Distance Metric (kNN)
Mathematical measure (e.g., Euclidean, Hamming) used to quantify similarity between observations.
Standardization (Scaling)
Rescaling features (e.g., to zero mean & unit variance) to prevent dominance in distance calculations.
Curse of Dimensionality
Exponential growth of data sparsity and computational cost as feature dimension increases.
Decision Tree
Non-parametric model that splits data recursively based on feature thresholds to predict target.
Impurity Measure
Criterion (e.g., Gini index, entropy, RSS) used to select best split in a decision tree.

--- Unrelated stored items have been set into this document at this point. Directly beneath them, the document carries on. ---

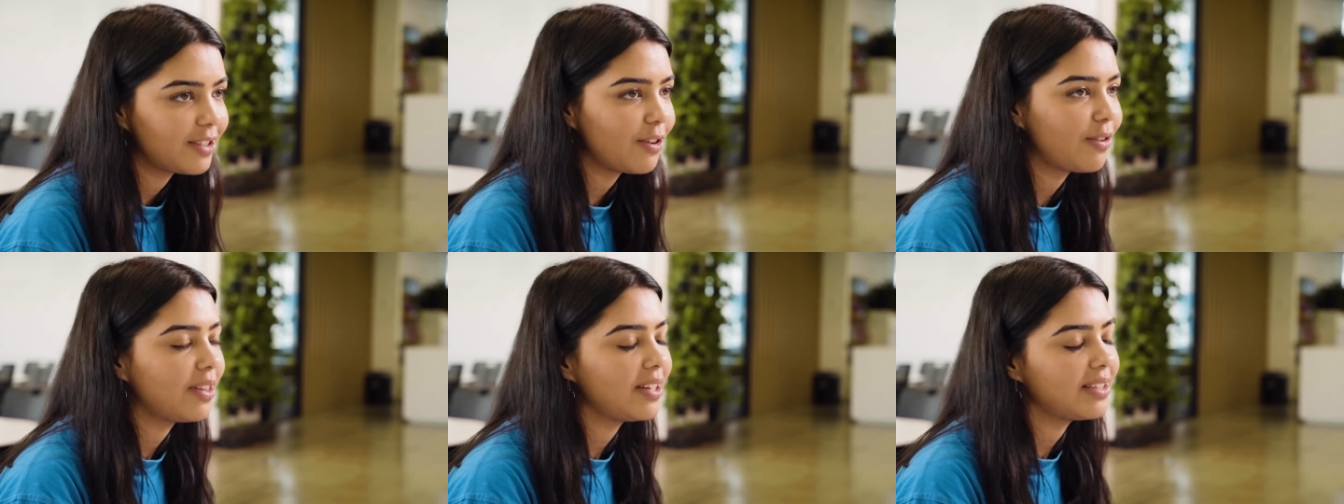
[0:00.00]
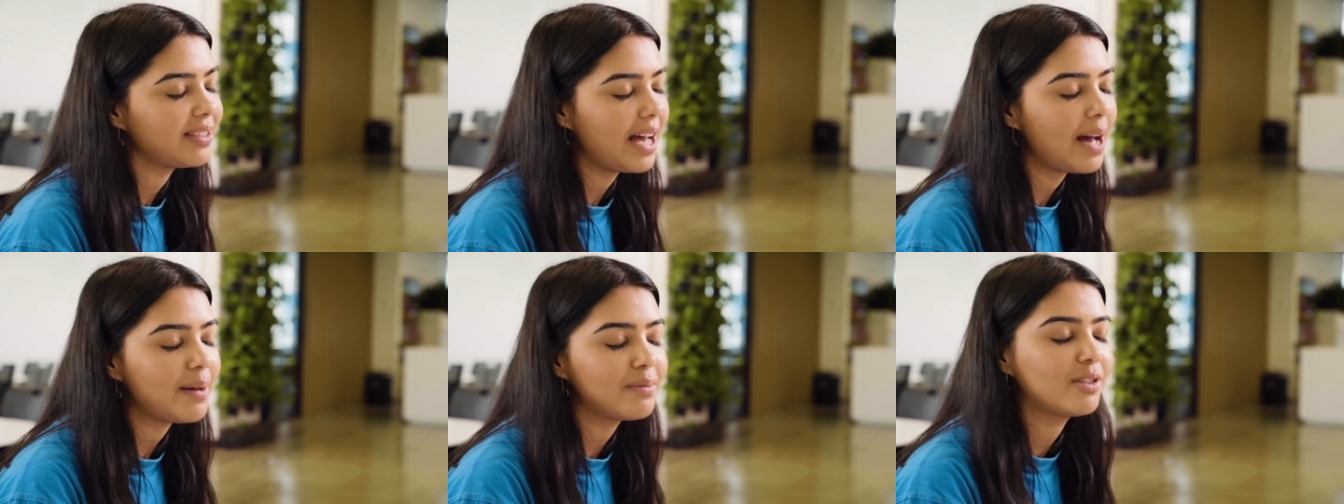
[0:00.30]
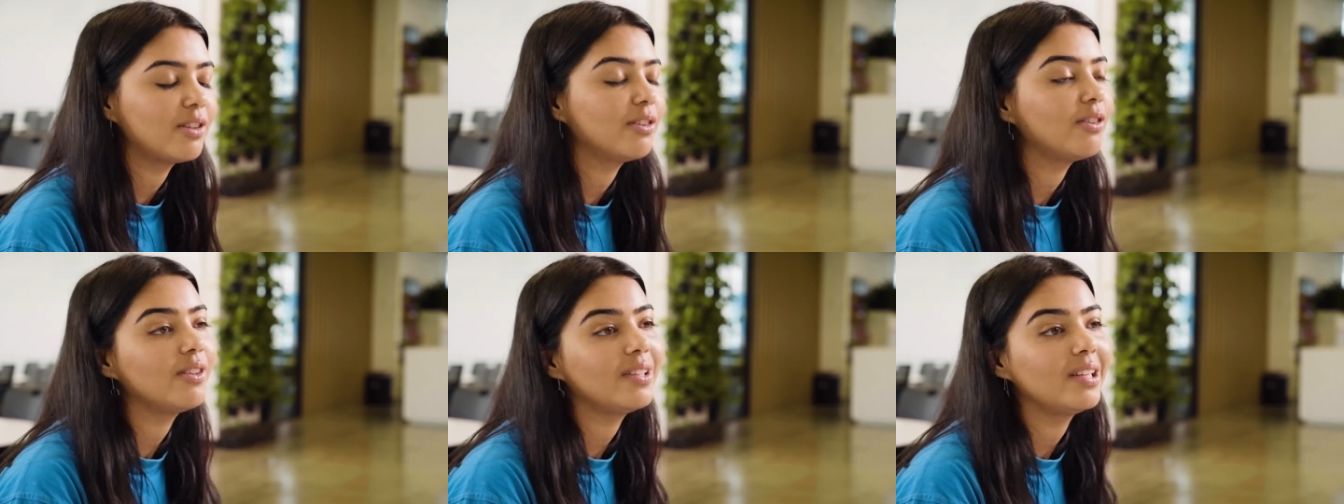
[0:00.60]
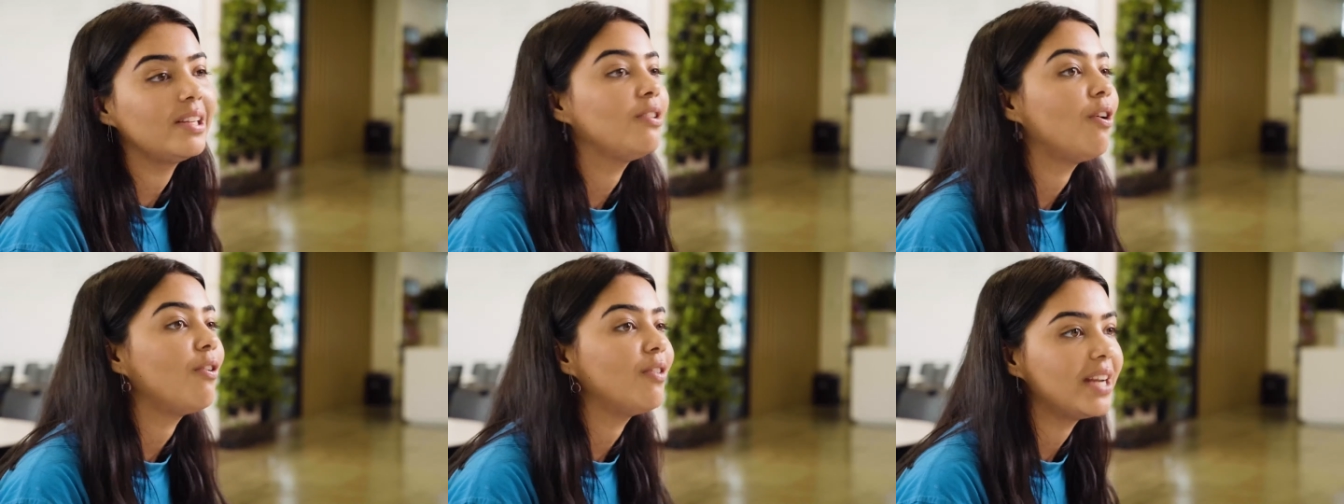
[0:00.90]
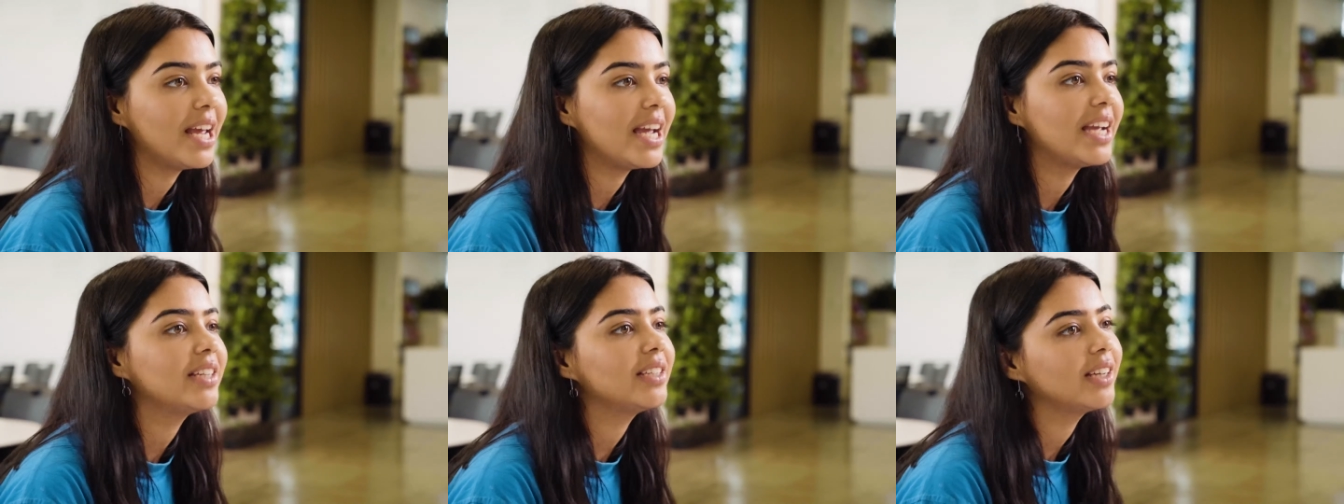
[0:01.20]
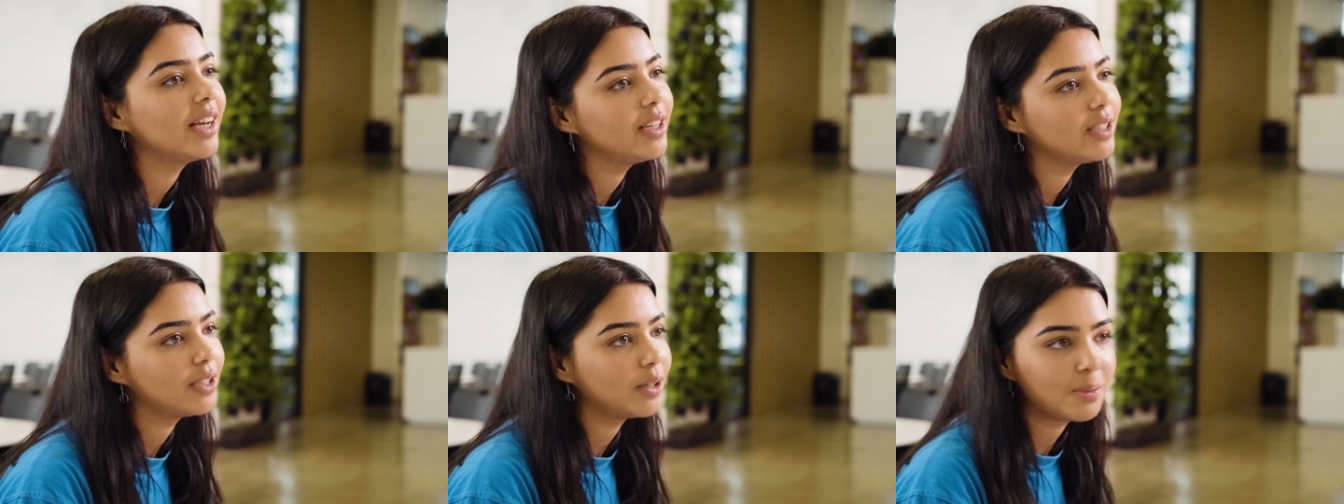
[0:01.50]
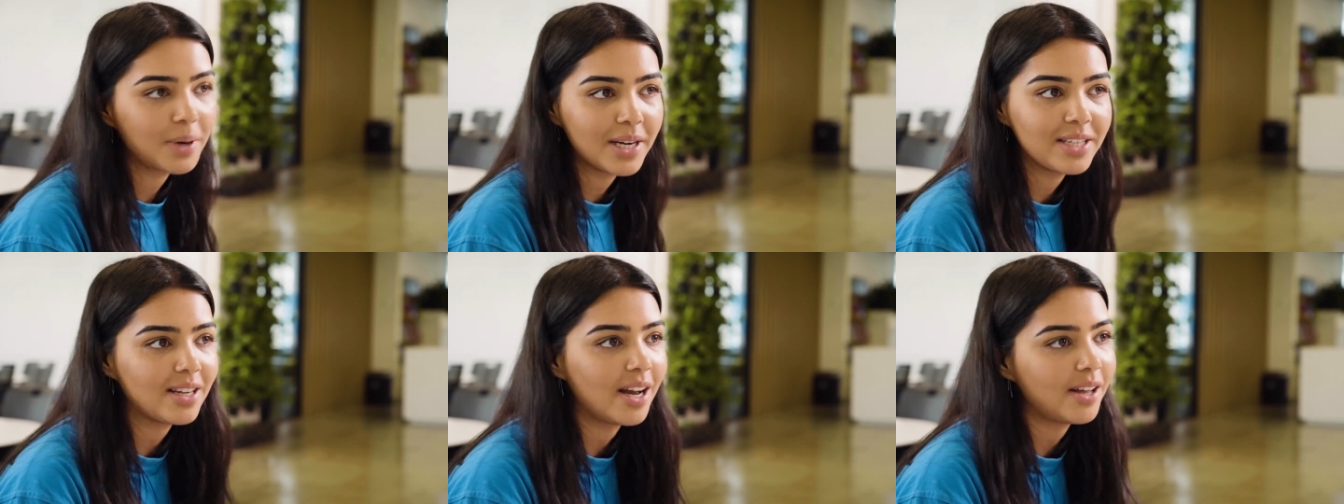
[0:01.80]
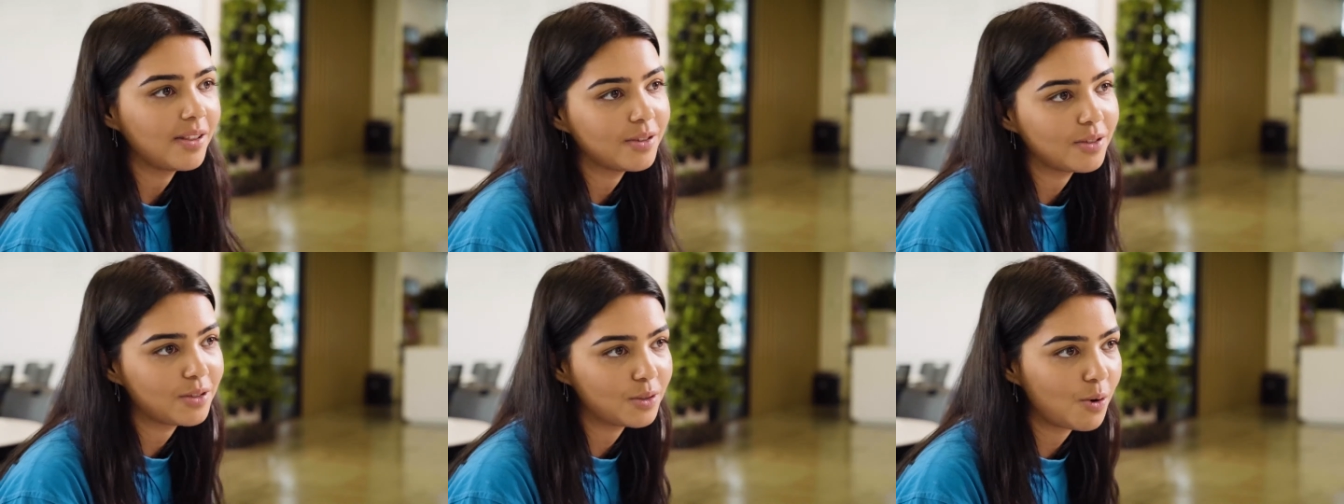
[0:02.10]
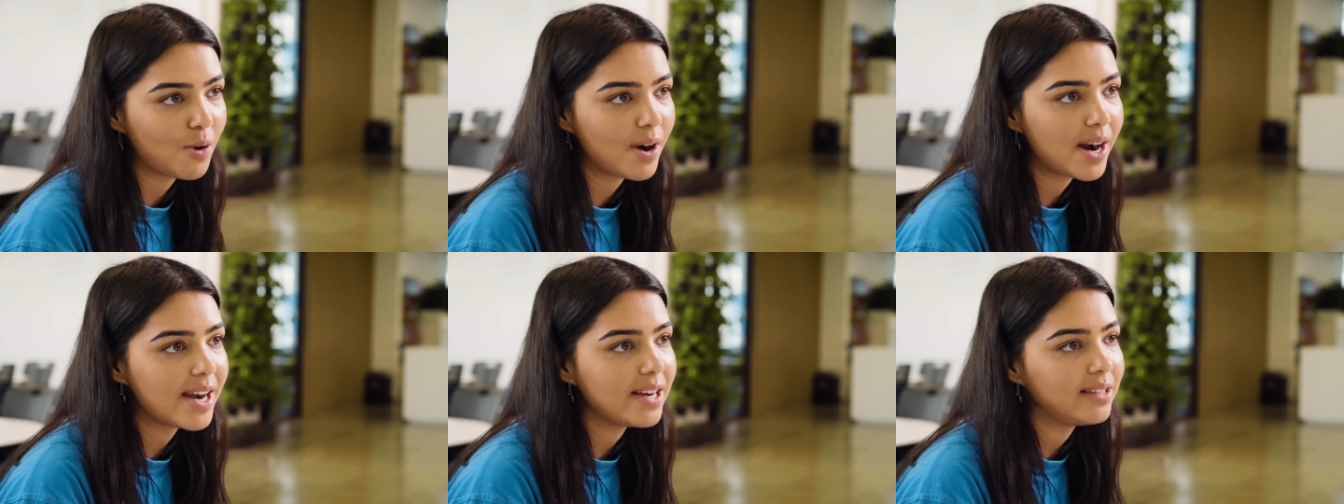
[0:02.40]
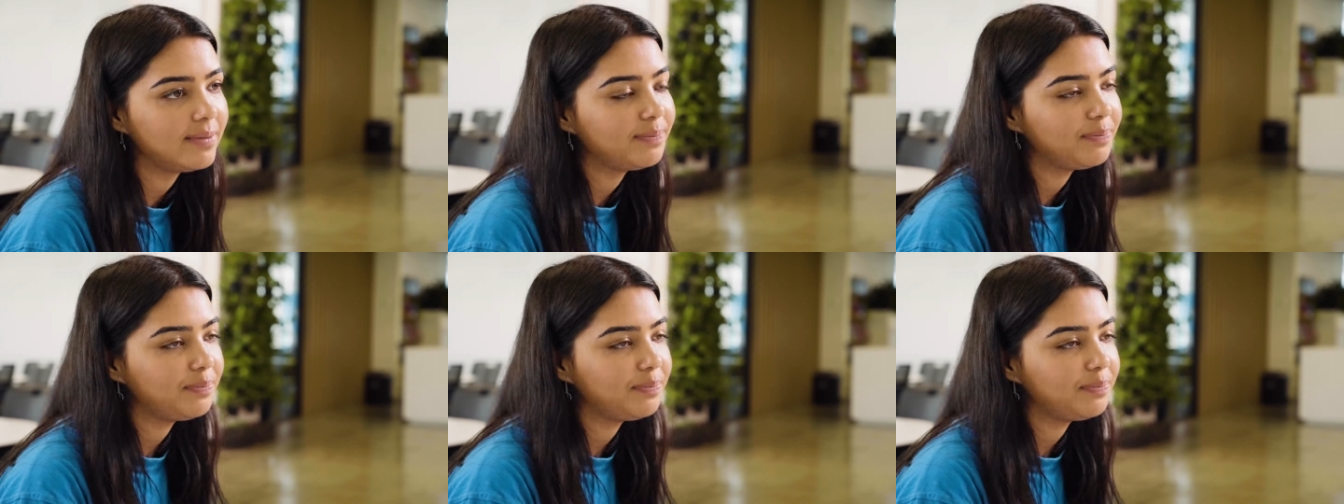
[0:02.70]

so there's absolutely no need to retell the story.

Bagging (Bootstrap Aggregating)
Ensemble technique averaging predictions of models fitted on bootstrap samples to reduce variance.
Random Forest
Bagging ensemble of decision trees with random feature selection at splits to decorrelate trees.
Variable Importance (RF)
Score quantifying each predictor’s contribution to reducing impurity or RSS across forest trees.
Boosting
Sequential ensemble technique that iteratively focuses on misclassified instances to reduce bias.
AdaBoost
Adaptive boosting algorithm assigning higher weights to previously misclassified observations when training new weak learners.
Cluster Cohesion (Intra-Cluster)
Measure of how close points are to centroid within the same cluster (e.g., SSE).
Cluster Separation (Inter-Cluster)
Measure of distance between centroids of different clusters.
K-Means
Iterative algorithm partitioning data into K clusters by minimizing within-cluster SSE.
Hierarchical Clustering
Algorithm building nested clusters via successive merges (agglomerative) or splits (divisive).
Gower Distance
Similarity measure that handles mixed numerical and categorical data; used in clustering.
Market Basket Analysis (MBA)
Mining transaction data to find associations between items frequently purchased together.
Frequent Item-Set
Set of items appearing together in transactions at least as often as a support threshold.
Support (MBA)
Proportion of transactions containing a given item-set.
Confidence (MBA)
Conditional probability that a transaction containing antecedent items also contains consequent items.
Lift
Ratio of confidence to expected confidence; evaluates strength of association relative to independence.
Apriori Algorithm
Classic method for mining frequent item-sets by exploring increasing item-set sizes and pruning infrequent candidates.